Data for the task:
'''

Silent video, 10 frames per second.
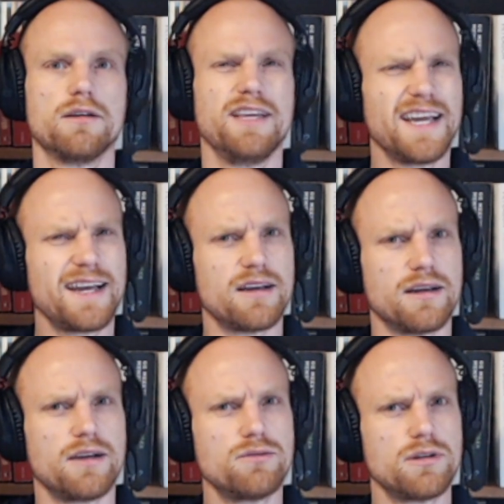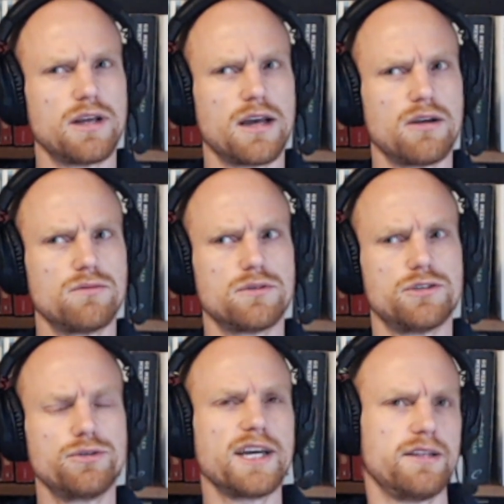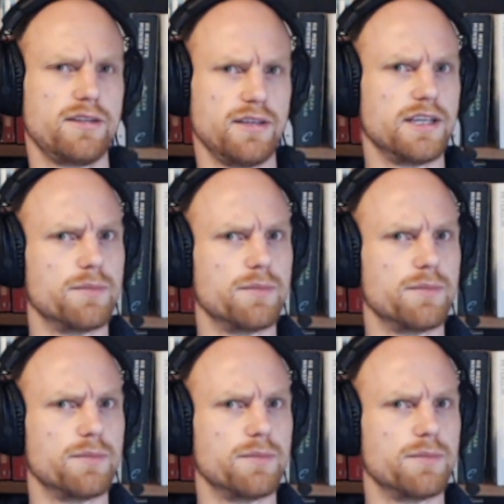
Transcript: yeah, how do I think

'''
'''

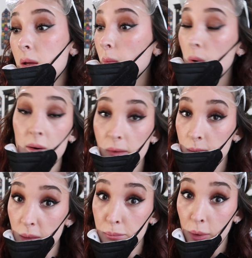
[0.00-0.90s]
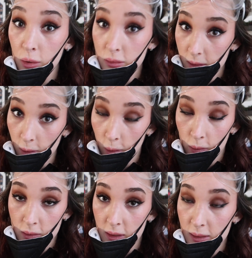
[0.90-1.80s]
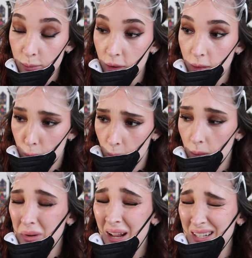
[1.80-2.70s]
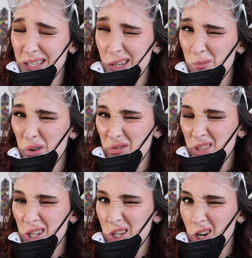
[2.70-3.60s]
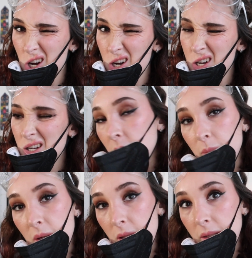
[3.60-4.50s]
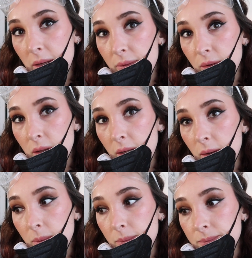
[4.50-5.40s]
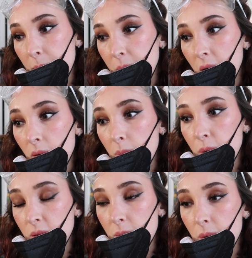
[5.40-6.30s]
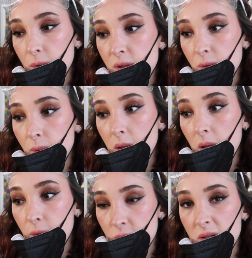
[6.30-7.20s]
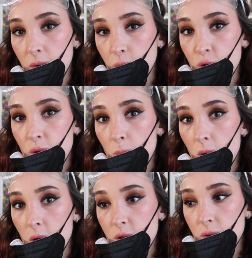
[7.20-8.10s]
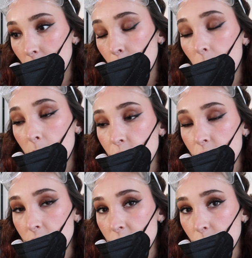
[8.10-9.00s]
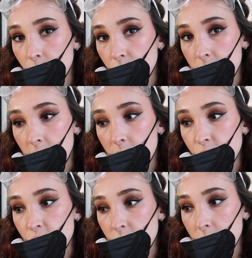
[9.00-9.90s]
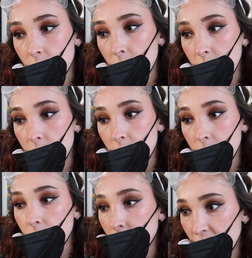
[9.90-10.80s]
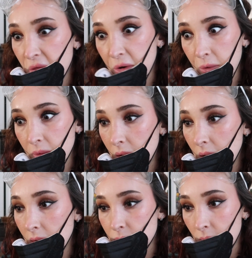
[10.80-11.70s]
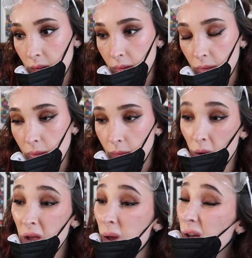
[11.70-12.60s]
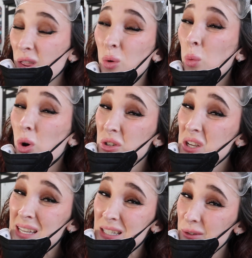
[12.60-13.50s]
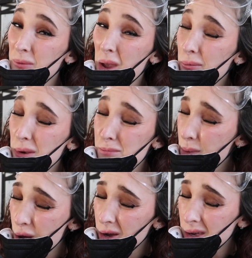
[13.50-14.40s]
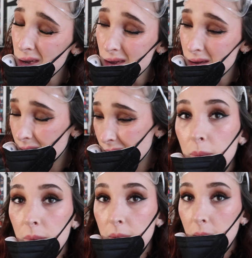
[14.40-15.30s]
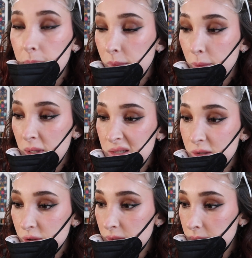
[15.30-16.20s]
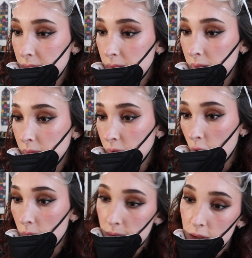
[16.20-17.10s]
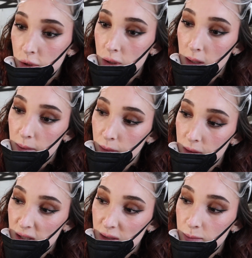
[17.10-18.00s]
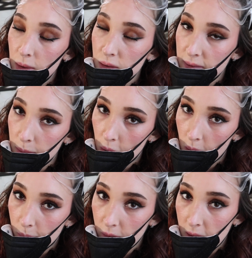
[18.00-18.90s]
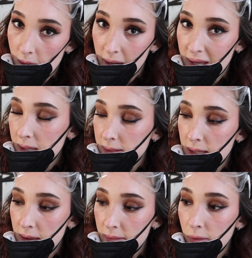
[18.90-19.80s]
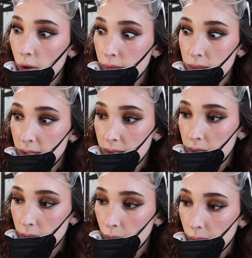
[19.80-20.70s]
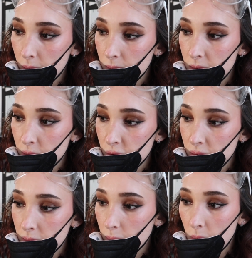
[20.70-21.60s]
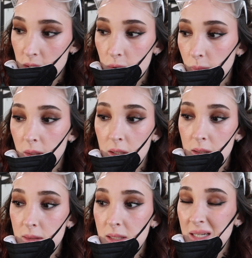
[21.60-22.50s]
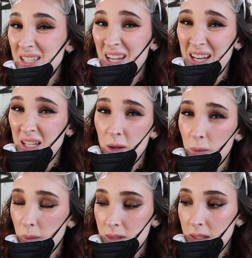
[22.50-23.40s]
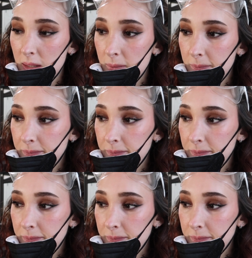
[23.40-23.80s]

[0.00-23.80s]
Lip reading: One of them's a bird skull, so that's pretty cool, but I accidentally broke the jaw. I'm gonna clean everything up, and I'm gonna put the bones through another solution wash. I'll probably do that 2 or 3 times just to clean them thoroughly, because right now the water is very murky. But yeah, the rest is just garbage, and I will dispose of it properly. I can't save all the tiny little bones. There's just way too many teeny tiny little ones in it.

'''
'''

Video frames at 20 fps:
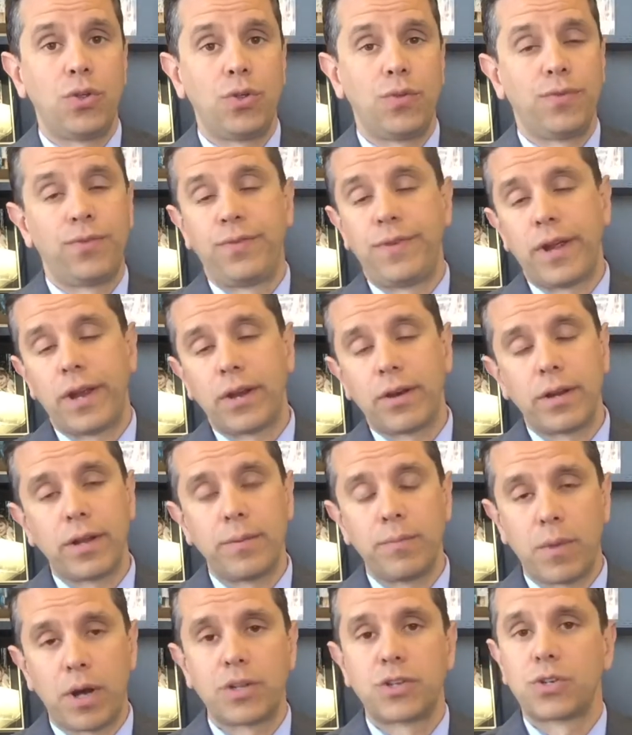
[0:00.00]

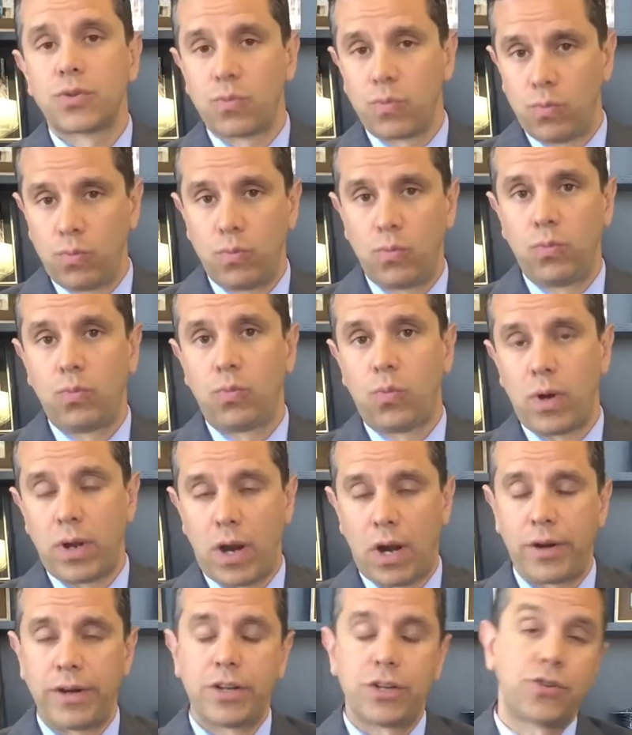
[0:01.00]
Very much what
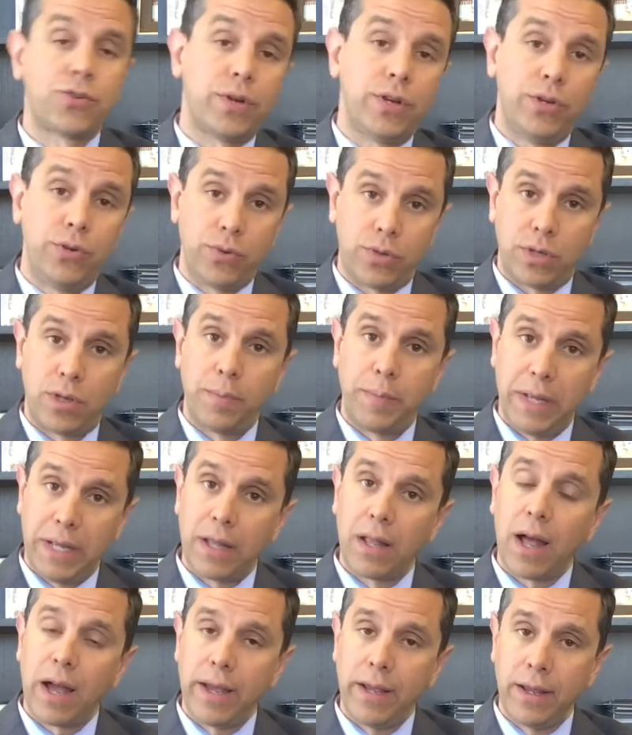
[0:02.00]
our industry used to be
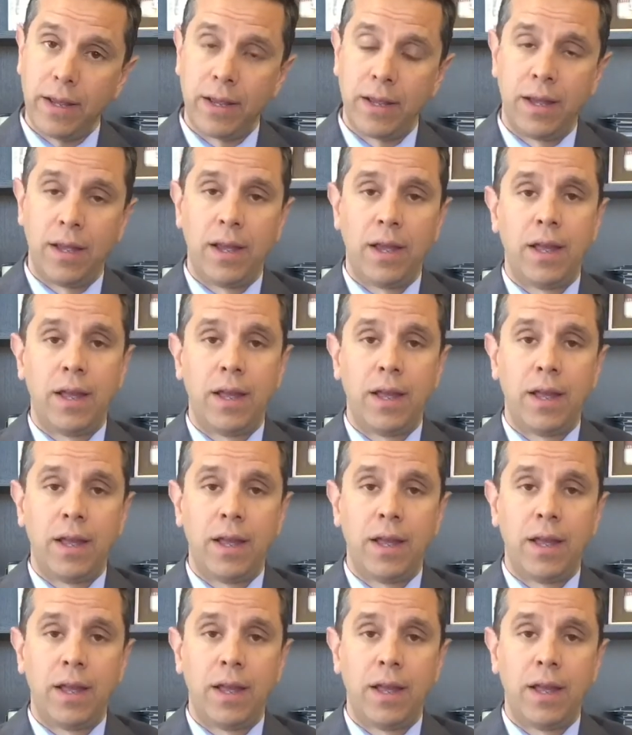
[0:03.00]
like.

'''

Description of the task:
Go through the data and show every line where "frames" occurs.

Output of the exercise:
Silent video, 10 frames per second.
Video frames at 20 fps:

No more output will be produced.